Action item: Write the records out exactly as they read, but not the pictures.

____________

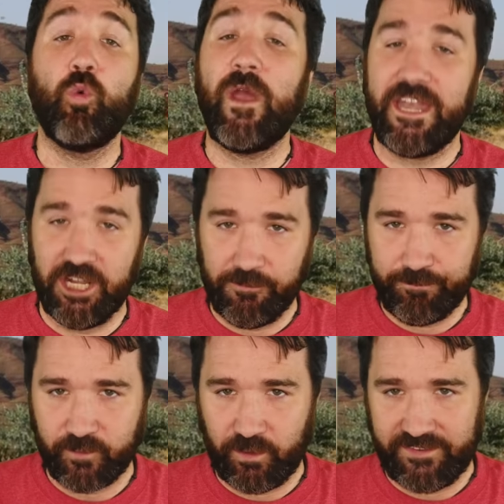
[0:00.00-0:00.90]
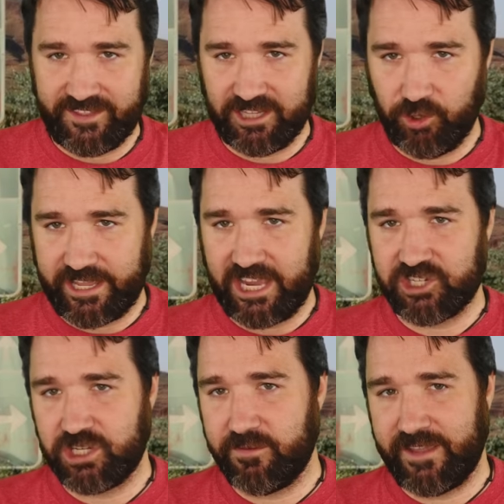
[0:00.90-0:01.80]
Wittenoom, once the
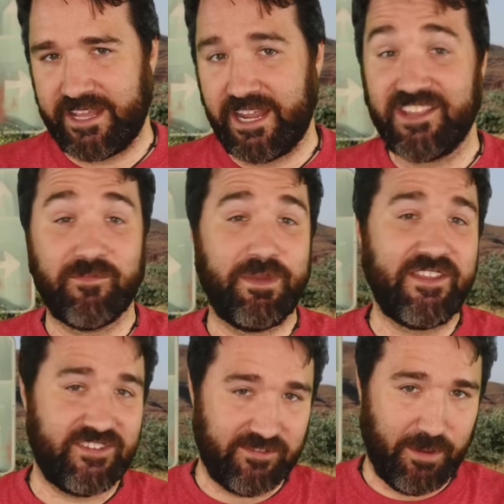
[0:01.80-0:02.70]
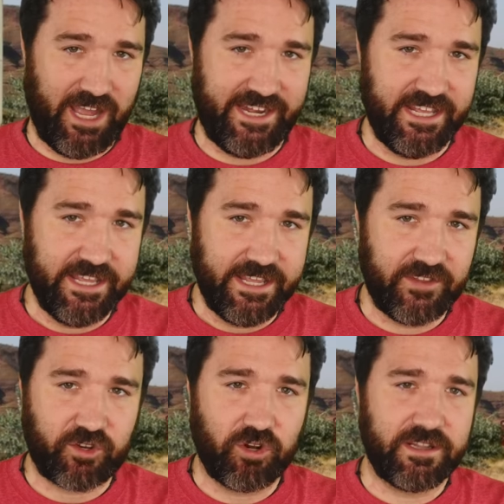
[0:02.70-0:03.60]
location of an asbestos mine,
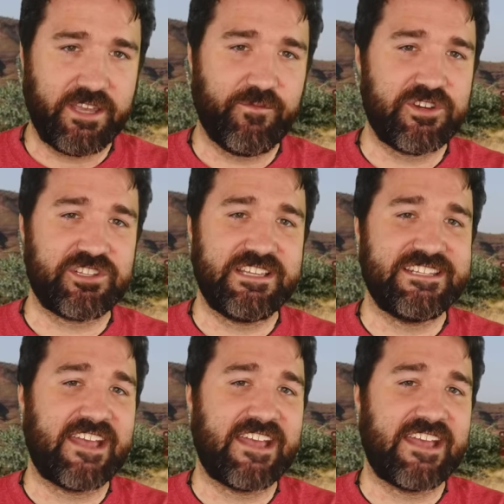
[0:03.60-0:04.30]
is currently officially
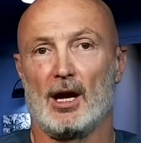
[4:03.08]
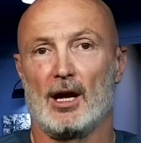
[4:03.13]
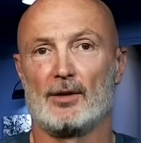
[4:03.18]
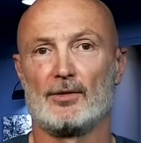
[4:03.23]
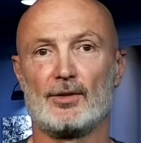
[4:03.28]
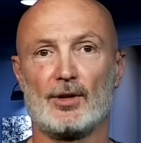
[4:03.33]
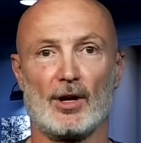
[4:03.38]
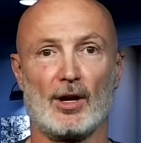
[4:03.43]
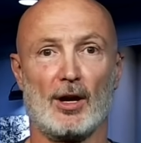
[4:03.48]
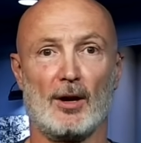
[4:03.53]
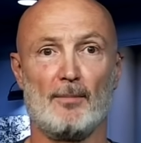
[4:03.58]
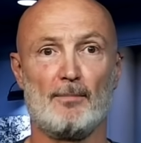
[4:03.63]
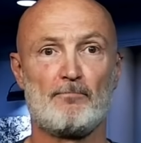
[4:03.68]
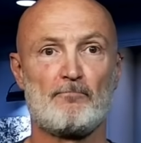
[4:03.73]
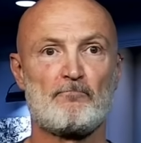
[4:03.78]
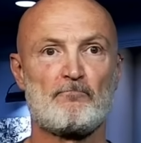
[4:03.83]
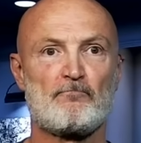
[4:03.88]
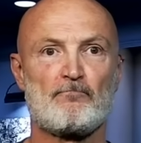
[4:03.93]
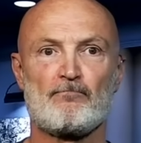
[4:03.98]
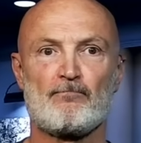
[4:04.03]
And I
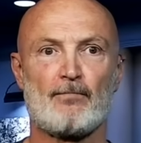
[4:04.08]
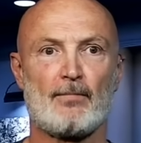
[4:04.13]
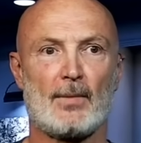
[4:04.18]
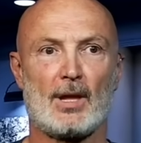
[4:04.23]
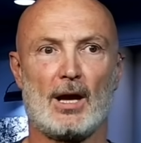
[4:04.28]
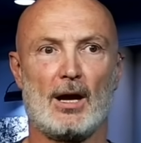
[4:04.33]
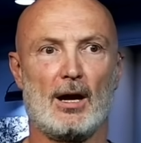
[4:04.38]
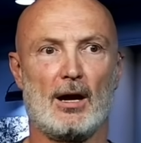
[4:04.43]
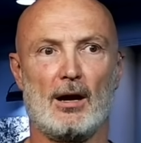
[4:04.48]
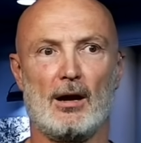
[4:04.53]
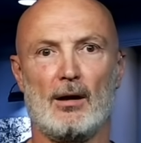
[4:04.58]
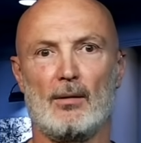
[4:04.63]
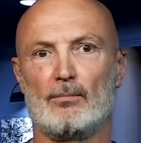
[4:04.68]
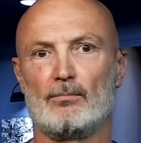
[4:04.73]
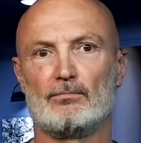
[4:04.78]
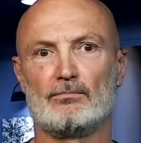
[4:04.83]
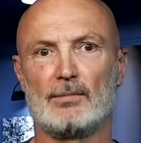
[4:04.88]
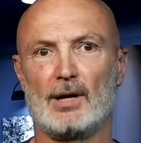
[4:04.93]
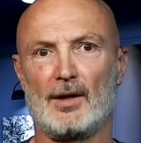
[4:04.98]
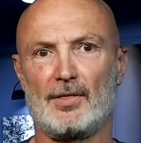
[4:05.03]

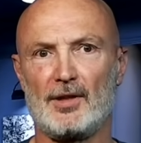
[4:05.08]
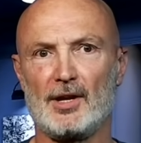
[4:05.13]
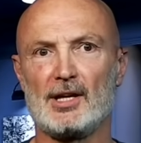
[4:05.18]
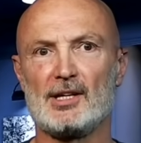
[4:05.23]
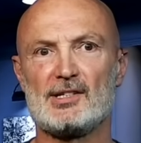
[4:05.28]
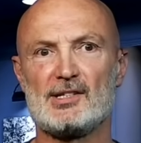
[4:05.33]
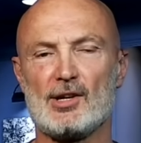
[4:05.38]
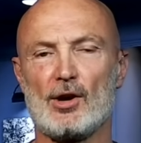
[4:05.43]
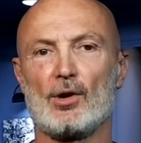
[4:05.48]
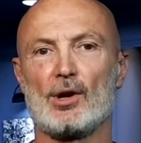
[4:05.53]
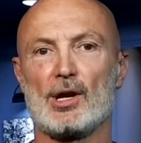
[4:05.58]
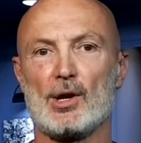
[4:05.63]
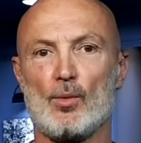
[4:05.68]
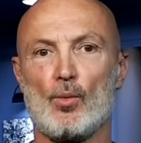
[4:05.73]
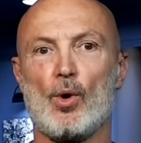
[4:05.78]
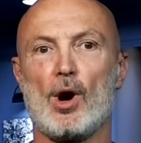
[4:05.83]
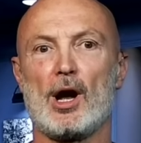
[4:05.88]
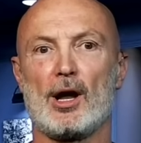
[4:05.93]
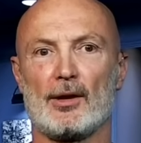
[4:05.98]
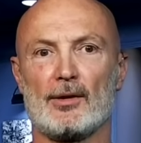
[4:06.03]
think he's the
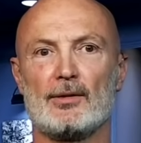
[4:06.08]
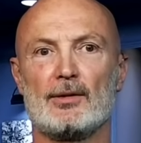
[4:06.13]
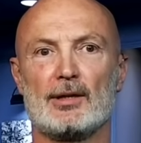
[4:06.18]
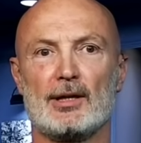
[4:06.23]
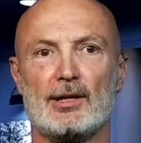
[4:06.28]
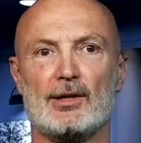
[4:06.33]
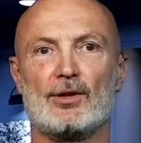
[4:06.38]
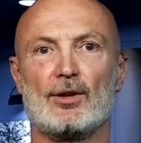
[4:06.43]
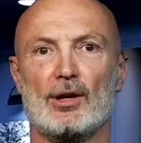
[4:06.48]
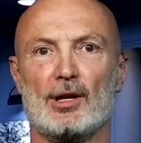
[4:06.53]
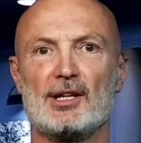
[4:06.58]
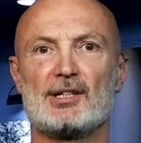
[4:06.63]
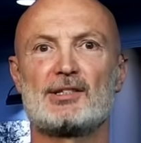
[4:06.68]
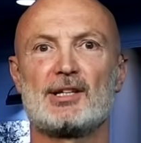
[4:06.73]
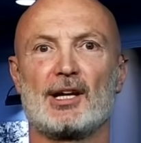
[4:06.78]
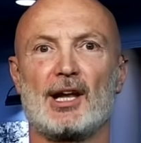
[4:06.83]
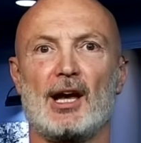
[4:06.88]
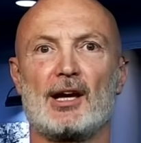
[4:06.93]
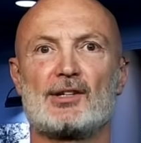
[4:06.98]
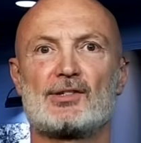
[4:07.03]
only one in the
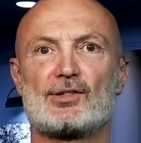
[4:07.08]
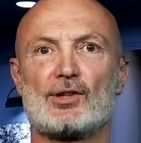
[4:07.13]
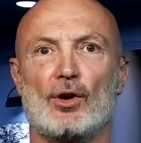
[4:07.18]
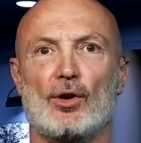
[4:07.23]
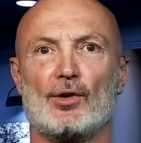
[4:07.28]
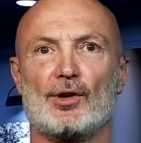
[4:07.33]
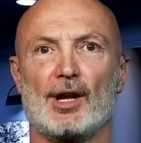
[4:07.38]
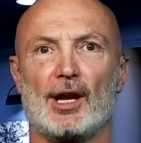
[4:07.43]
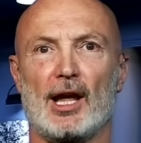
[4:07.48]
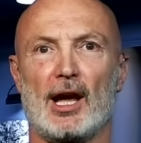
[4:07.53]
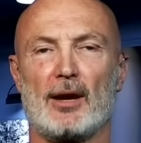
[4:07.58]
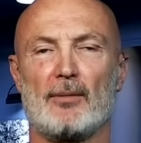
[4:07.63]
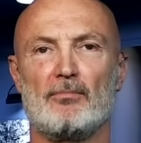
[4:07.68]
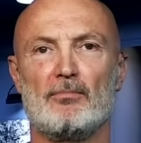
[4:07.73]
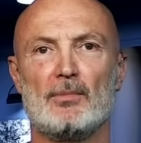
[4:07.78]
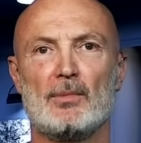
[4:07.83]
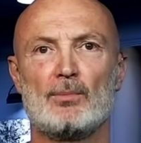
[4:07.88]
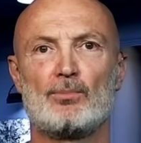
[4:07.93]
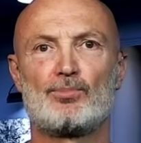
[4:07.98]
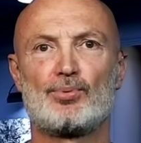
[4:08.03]
list that I saw that
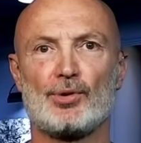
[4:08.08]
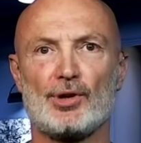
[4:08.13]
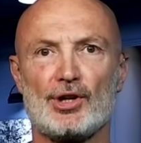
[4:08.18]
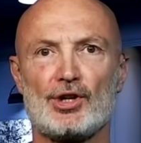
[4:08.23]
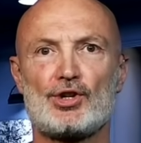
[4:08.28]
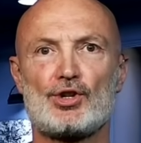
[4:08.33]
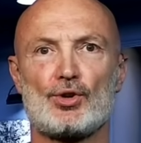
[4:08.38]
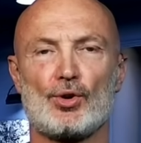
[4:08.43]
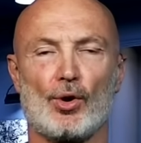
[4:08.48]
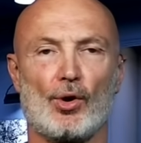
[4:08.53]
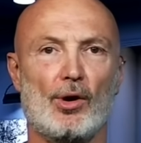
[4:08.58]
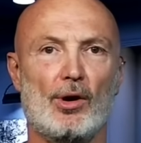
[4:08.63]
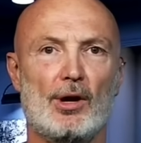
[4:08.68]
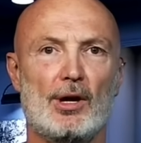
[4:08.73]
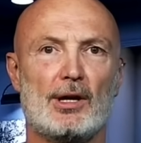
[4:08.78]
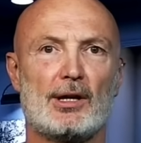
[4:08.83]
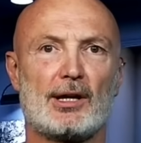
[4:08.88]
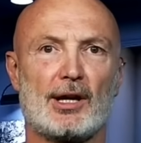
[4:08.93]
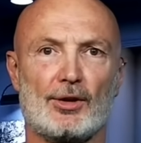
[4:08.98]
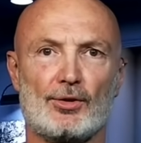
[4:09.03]
I'm pretty
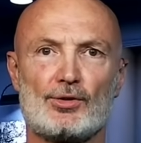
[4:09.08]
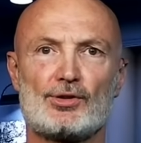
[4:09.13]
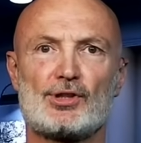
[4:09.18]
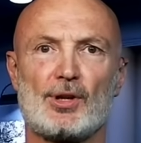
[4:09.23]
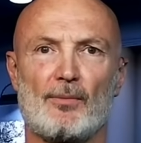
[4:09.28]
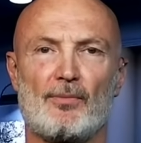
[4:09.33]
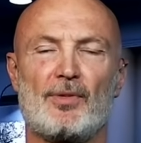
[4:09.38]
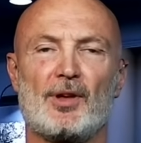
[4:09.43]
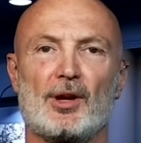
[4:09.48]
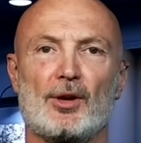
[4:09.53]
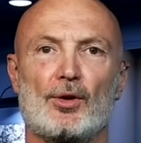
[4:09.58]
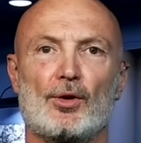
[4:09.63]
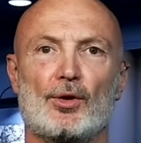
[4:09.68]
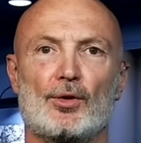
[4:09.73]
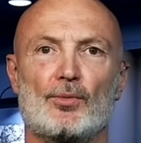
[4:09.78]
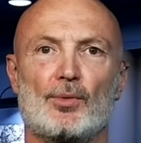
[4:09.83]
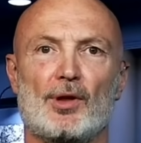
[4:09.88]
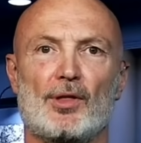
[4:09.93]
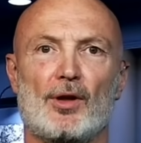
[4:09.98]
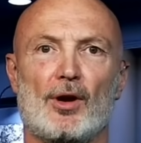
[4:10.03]
sure can do something
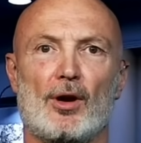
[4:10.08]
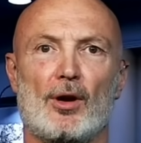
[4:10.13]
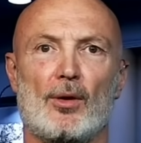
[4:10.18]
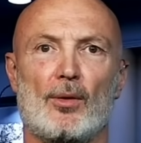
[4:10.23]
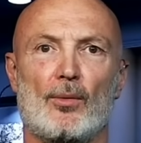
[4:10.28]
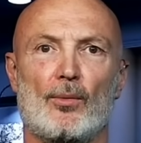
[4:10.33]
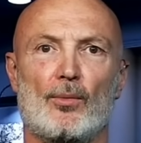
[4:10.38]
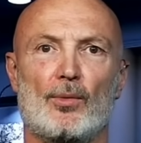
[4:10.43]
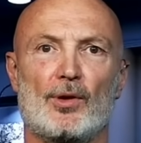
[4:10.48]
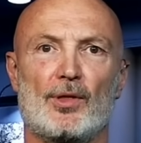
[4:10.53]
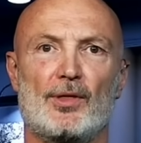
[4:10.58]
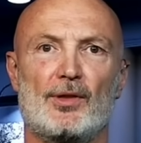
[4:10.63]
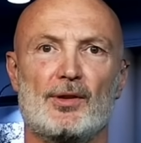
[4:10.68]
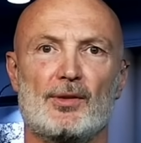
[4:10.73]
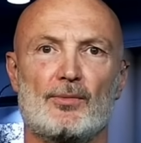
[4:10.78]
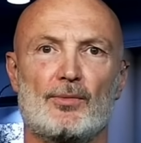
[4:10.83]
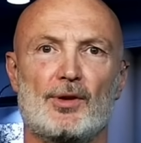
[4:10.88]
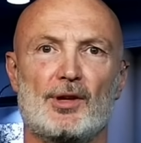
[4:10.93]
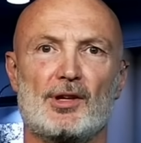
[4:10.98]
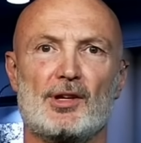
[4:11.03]
good with
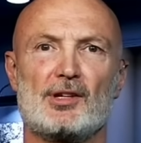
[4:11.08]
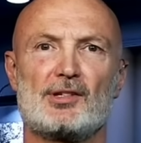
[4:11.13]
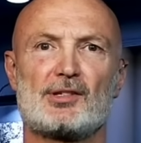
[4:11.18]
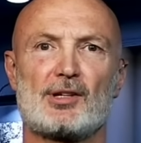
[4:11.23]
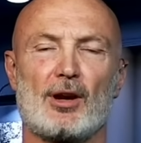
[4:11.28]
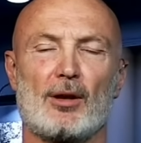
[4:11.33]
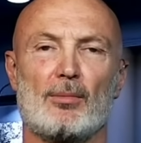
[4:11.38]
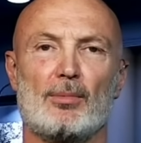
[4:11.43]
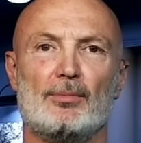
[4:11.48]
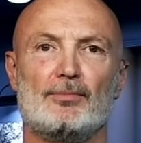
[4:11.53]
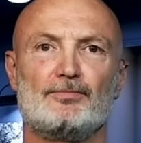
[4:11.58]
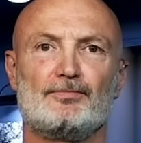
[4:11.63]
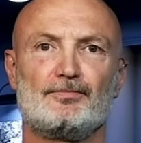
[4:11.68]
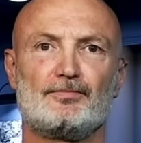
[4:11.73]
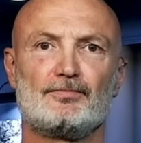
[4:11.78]
this club.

____________

Exercise response:
[0:00.00-0:00.90]
[0:00.90-0:01.80]
Wittenoom, once the
[0:01.80-0:02.70]
[0:02.70-0:03.60]
location of an asbestos mine,
[0:03.60-0:04.30]
is currently officially
[4:03.08]
[4:03.13]
[4:03.18]
[4:03.23]
[4:03.28]
[4:03.33]
[4:03.38]
[4:03.43]
[4:03.48]
[4:03.53]
[4:03.58]
[4:03.63]
[4:03.68]
[4:03.73]
[4:03.78]
[4:03.83]
[4:03.88]
[4:03.93]
[4:03.98]
[4:04.03]
And I
[4:04.08]
[4:04.13]
[4:04.18]
[4:04.23]
[4:04.28]
[4:04.33]
[4:04.38]
[4:04.43]
[4:04.48]
[4:04.53]
[4:04.58]
[4:04.63]
[4:04.68]
[4:04.73]
[4:04.78]
[4:04.83]
[4:04.88]
[4:04.93]
[4:04.98]
[4:05.03]

[4:05.08]
[4:05.13]
[4:05.18]
[4:05.23]
[4:05.28]
[4:05.33]
[4:05.38]
[4:05.43]
[4:05.48]
[4:05.53]
[4:05.58]
[4:05.63]
[4:05.68]
[4:05.73]
[4:05.78]
[4:05.83]
[4:05.88]
[4:05.93]
[4:05.98]
[4:06.03]
think he's the
[4:06.08]
[4:06.13]
[4:06.18]
[4:06.23]
[4:06.28]
[4:06.33]
[4:06.38]
[4:06.43]
[4:06.48]
[4:06.53]
[4:06.58]
[4:06.63]
[4:06.68]
[4:06.73]
[4:06.78]
[4:06.83]
[4:06.88]
[4:06.93]
[4:06.98]
[4:07.03]
only one in the
[4:07.08]
[4:07.13]
[4:07.18]
[4:07.23]
[4:07.28]
[4:07.33]
[4:07.38]
[4:07.43]
[4:07.48]
[4:07.53]
[4:07.58]
[4:07.63]
[4:07.68]
[4:07.73]
[4:07.78]
[4:07.83]
[4:07.88]
[4:07.93]
[4:07.98]
[4:08.03]
list that I saw that
[4:08.08]
[4:08.13]
[4:08.18]
[4:08.23]
[4:08.28]
[4:08.33]
[4:08.38]
[4:08.43]
[4:08.48]
[4:08.53]
[4:08.58]
[4:08.63]
[4:08.68]
[4:08.73]
[4:08.78]
[4:08.83]
[4:08.88]
[4:08.93]
[4:08.98]
[4:09.03]
I'm pretty
[4:09.08]
[4:09.13]
[4:09.18]
[4:09.23]
[4:09.28]
[4:09.33]
[4:09.38]
[4:09.43]
[4:09.48]
[4:09.53]
[4:09.58]
[4:09.63]
[4:09.68]
[4:09.73]
[4:09.78]
[4:09.83]
[4:09.88]
[4:09.93]
[4:09.98]
[4:10.03]
sure can do something
[4:10.08]
[4:10.13]
[4:10.18]
[4:10.23]
[4:10.28]
[4:10.33]
[4:10.38]
[4:10.43]
[4:10.48]
[4:10.53]
[4:10.58]
[4:10.63]
[4:10.68]
[4:10.73]
[4:10.78]
[4:10.83]
[4:10.88]
[4:10.93]
[4:10.98]
[4:11.03]
good with
[4:11.08]
[4:11.13]
[4:11.18]
[4:11.23]
[4:11.28]
[4:11.33]
[4:11.38]
[4:11.43]
[4:11.48]
[4:11.53]
[4:11.58]
[4:11.63]
[4:11.68]
[4:11.73]
[4:11.78]
this club.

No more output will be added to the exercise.